◆ Task to complete ◆
Your copy should hold every record verbatim and none of the pictures.

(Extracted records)

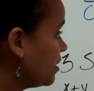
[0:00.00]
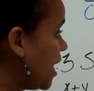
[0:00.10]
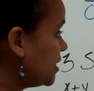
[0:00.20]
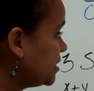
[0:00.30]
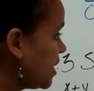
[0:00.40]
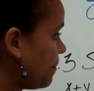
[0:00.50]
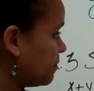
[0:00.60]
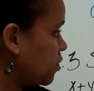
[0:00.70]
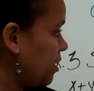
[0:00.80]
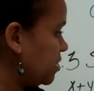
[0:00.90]
the last step, I'm
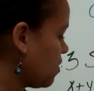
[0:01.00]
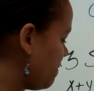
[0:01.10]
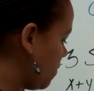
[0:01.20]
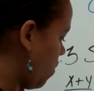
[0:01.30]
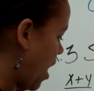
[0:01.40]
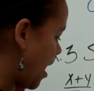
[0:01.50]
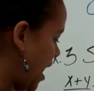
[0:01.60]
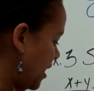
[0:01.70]
trying to solve for y,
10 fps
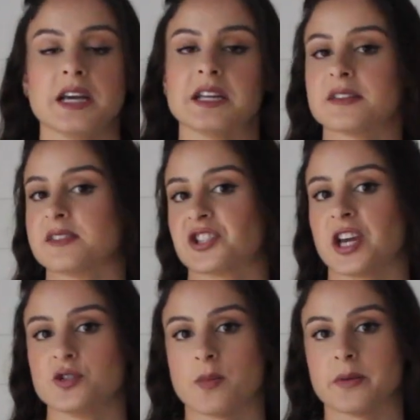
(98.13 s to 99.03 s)
It doesn't
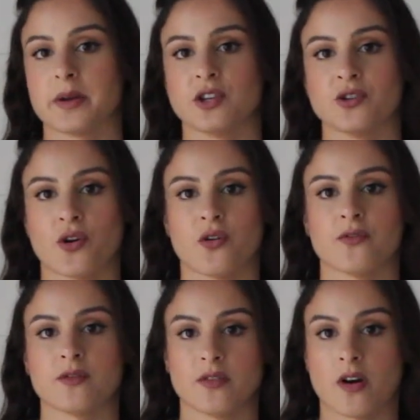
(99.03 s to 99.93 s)
change my opinion
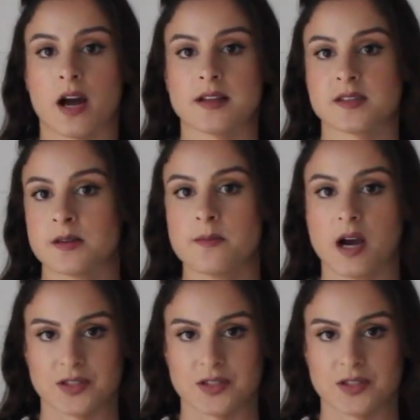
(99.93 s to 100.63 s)
on the item.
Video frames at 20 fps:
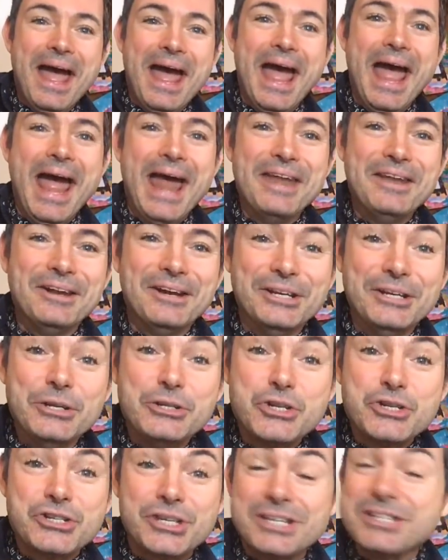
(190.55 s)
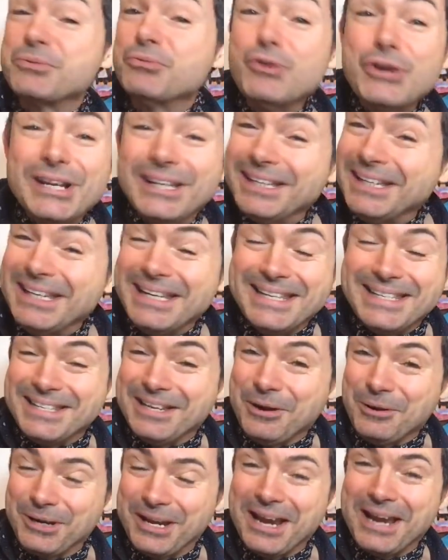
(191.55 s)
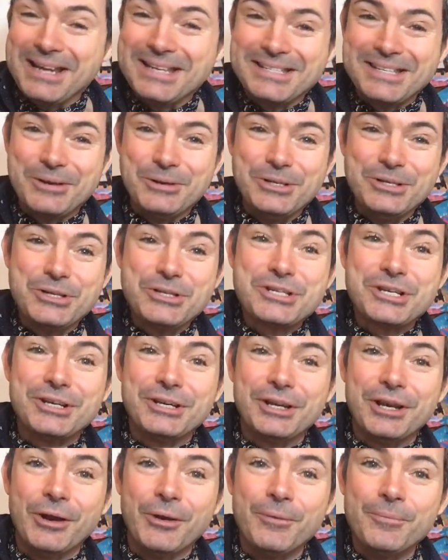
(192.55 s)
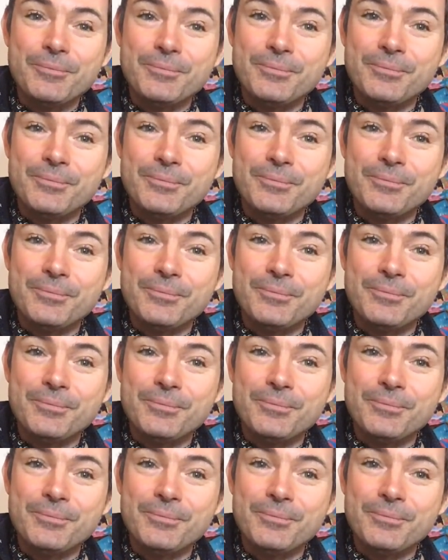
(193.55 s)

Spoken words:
And you just, it's really easy, okay? So you're just gonna go.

◆ Solution to this exercise ◆
[0:00.00]
[0:00.10]
[0:00.20]
[0:00.30]
[0:00.40]
[0:00.50]
[0:00.60]
[0:00.70]
[0:00.80]
[0:00.90]
the last step, I'm
[0:01.00]
[0:01.10]
[0:01.20]
[0:01.30]
[0:01.40]
[0:01.50]
[0:01.60]
[0:01.70]
trying to solve for y,
10 fps
(98.13 s to 99.03 s)
It doesn't
(99.03 s to 99.93 s)
change my opinion
(99.93 s to 100.63 s)
on the item.
Video frames at 20 fps:
(190.55 s)
(191.55 s)
(192.55 s)
(193.55 s)

Spoken words:
And you just, it's really easy, okay? So you're just gonna go.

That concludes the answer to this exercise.